When _early_shutdown is triggered, _main_dispatch_loop salvages deferred tasks and checkpoints, then breaks. But workers that were already in-flight before the flag was set are never cancelled or awaited - _cancel_workers() is only called in the CancelledError path, not the normal early-shutdown exit. Those orphaned worker coroutines continue running (finishing HTTP requests, retrying, etc.) and their log calls trickle in after log_final() / progress bar teardown.

Fix: after _main_dispatch_loop returns, call _cancel_workers() (or at minimum await remaining workers) before log_final() so no stragglers outlive the scheduler.

Related: #447.

Partial completion must be surfaced

build() returns the success path whether it generated 100% or 30% of records. Callers have to compare target_num_records vs actual_num_records in metadata to detect partial failure.

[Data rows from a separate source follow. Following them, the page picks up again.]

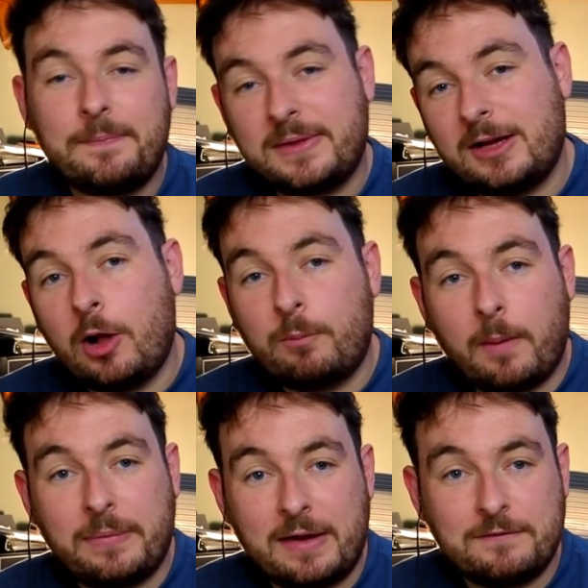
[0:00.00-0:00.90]
then I'll pop
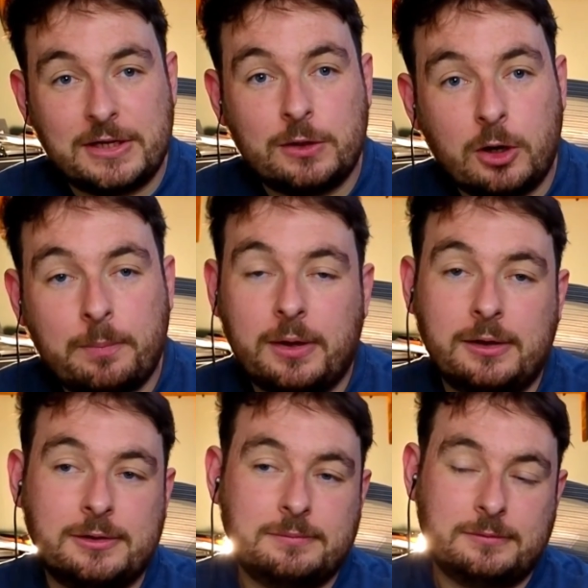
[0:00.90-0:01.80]
that video up
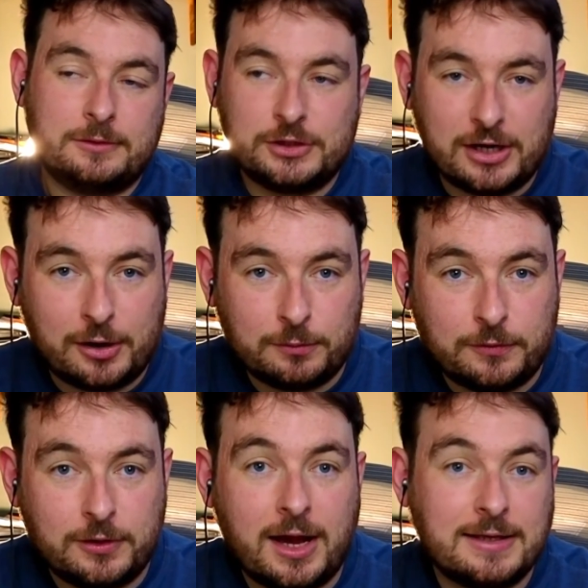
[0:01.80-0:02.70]
and share it with
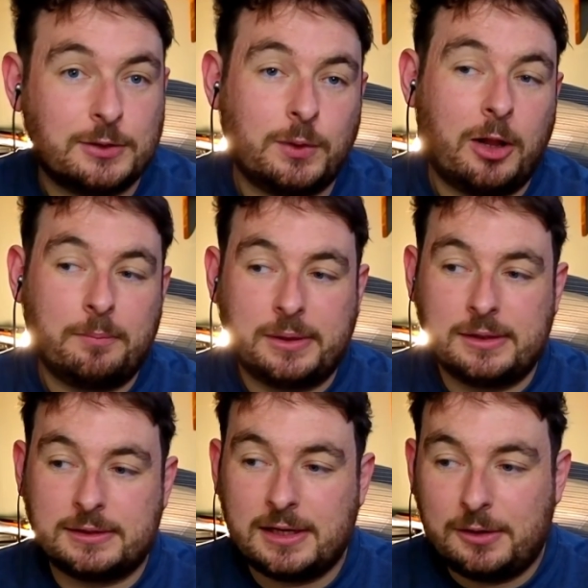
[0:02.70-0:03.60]
you guys as well
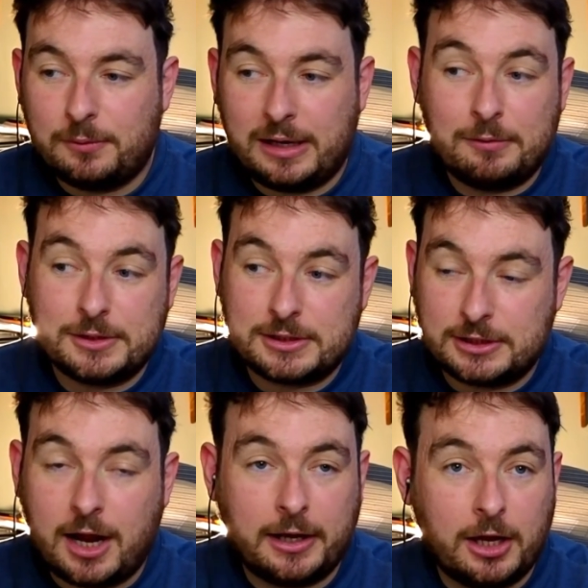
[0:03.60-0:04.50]
because when I was
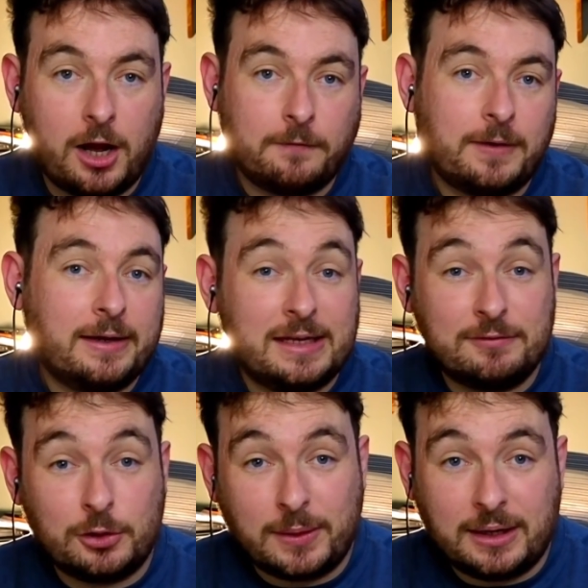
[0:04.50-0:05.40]
starting off I didn't even
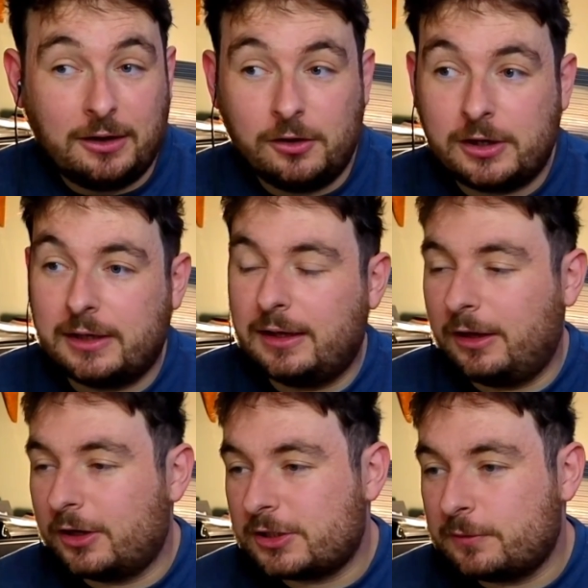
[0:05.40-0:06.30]
know where to look and a
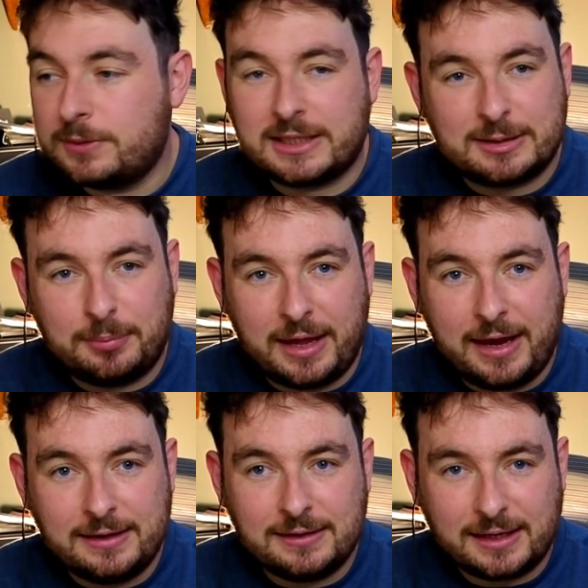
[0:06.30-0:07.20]
lot of stuff was
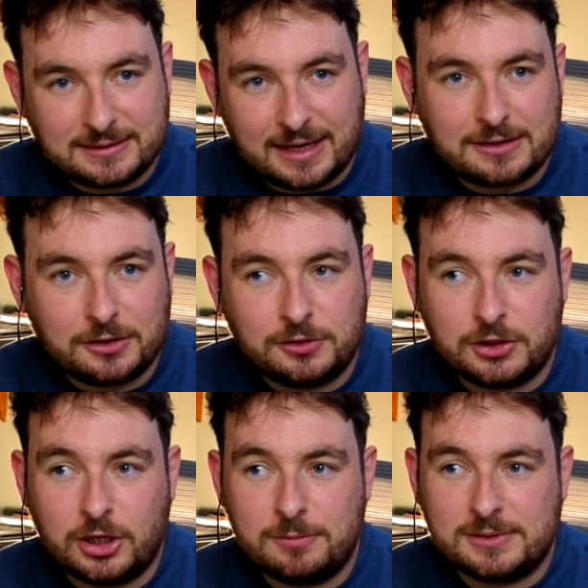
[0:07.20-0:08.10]
explained in like technical
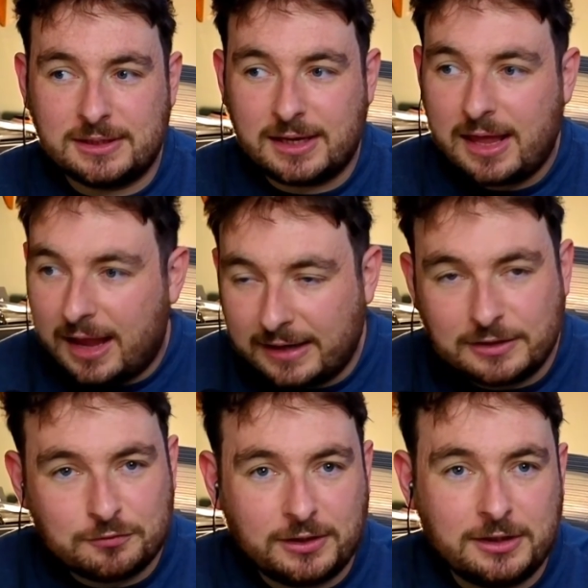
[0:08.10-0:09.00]
terms that I
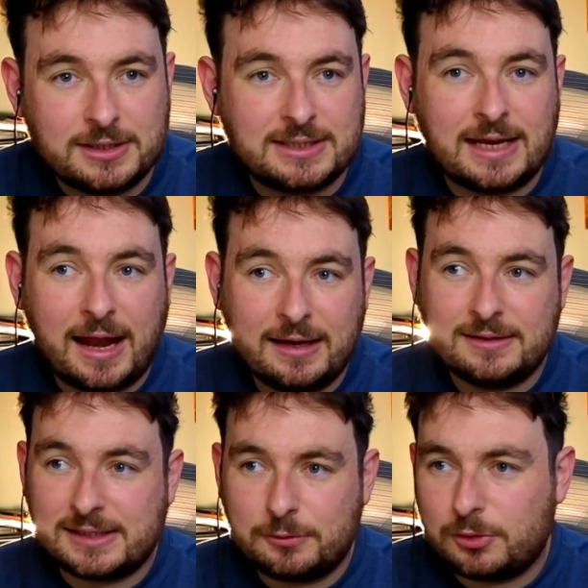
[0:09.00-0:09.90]
didn't really understand and I was
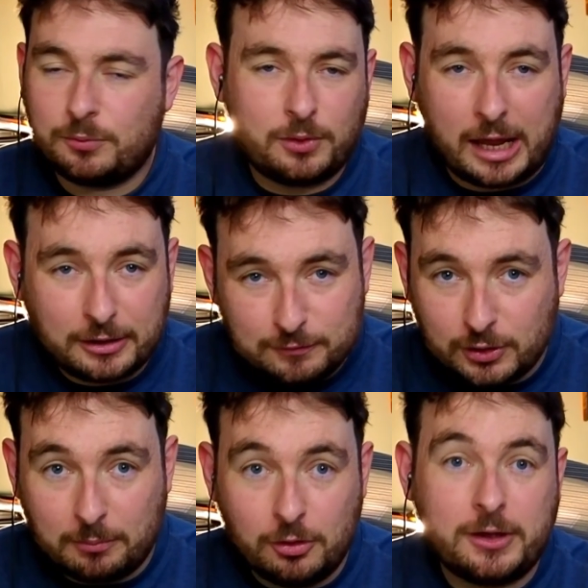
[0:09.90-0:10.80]
like what I don't even know what
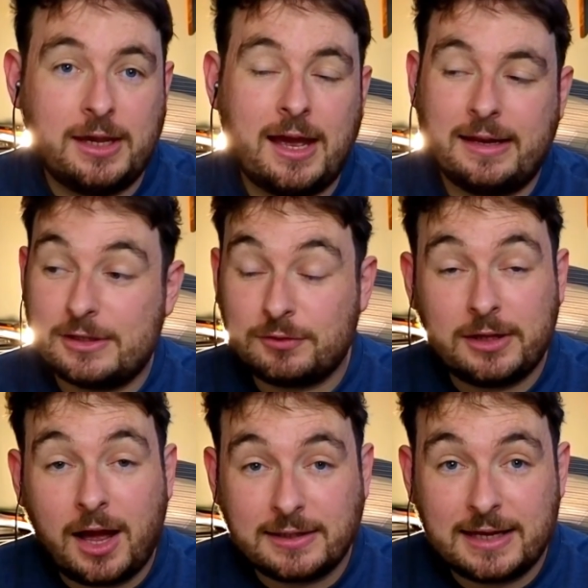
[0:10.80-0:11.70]
I'm looking at it's really
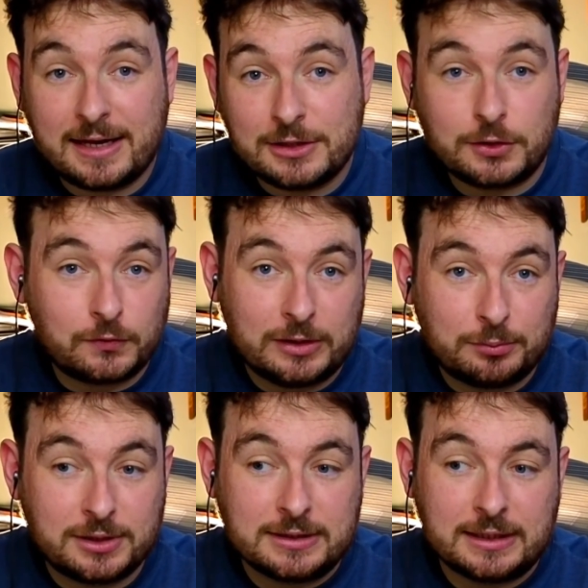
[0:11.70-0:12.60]
hard to get into 3d
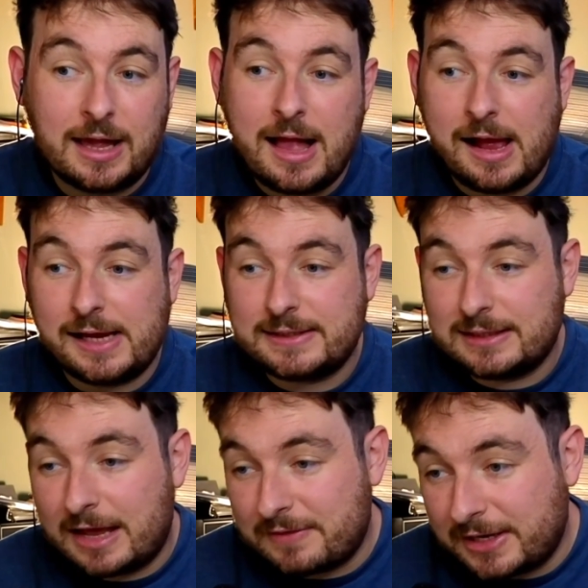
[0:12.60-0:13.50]
printing I still
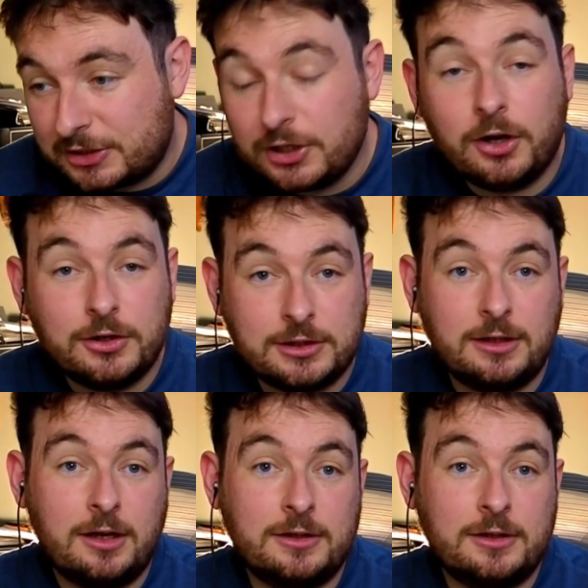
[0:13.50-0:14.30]
have a ton to learn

When early shutdown triggers and actual_num_records is significantly below target_num_records, _build_async should log a prominent warning or raise, rather than silently returning a partial dataset.

Related: #447.

allow_resize auto-fallback to sync

The async engine rejects columns with allow_resize=True via _validate_async_compatibility(). This is a documented feature used in custom columns, plugins, and agent rollout ingestion. Making async the default would break those users.

Quick fix: replace the hard rejection with an auto-fallback to the sync engine when allow_resize=True is detected. This requires a per-run execution-mode switch rather than just a top-level branch in build(), because _run_cell_by_cell_generator() also reads the module-global DATA_DESIGNER_ASYNC_ENGINE for fan-out strategy. The fallback must set a run-local flag that overrides the global for the duration of that build.

# Sketch - the key point is a per-run flag, not a build()-level if/else:
use_async = self._should_use_async()  # checks global + allow_resize
if not use_async and DATA_DESIGNER_ASYNC_ENGINE:
    warnings.warn("allow_resize is deprecated ...", DeprecationWarning, stacklevel=2)
# Pass use_async down so _run_cell_by_cell_generator uses the right fan-out strategy

This keeps existing behavior for allow_resize users (sync path works as before) while making async the default for everyone else. Full deprecation and removal of allow_resize is tracked in #552.

Pre-batch processor resize must fail-fast (async only)

Async handles pre-batch processor shrink accidentally (via drop-marking in replace_dataframe) but silently ignores expansion. This must be explicit before async is the default.

Fix: add a row-count guard in ProcessorRunner.run_pre_batch_on_df() (the async path) that raises DatasetProcessingError if the returned DataFrame has a different row count.

Note: sync currently allows pre-batch processors to resize freely via replace_buffer(allow_resize=True). That's documented behavior. Whether to also restrict it in sync is a migration concern tracked in #552, not a blocker here.

Async trace support for preview path

_build_async_preview doesn't pass trace=True to _prepare_async_run, even when DATA_DESIGNER_ASYNC_TRACE=1 is set. The full _build_async path reads the env var, but the preview path skips it.

This means TaskTrace data isn't collected during preview(), which makes it harder to profile short iterative runs where preview() is the primary execution path.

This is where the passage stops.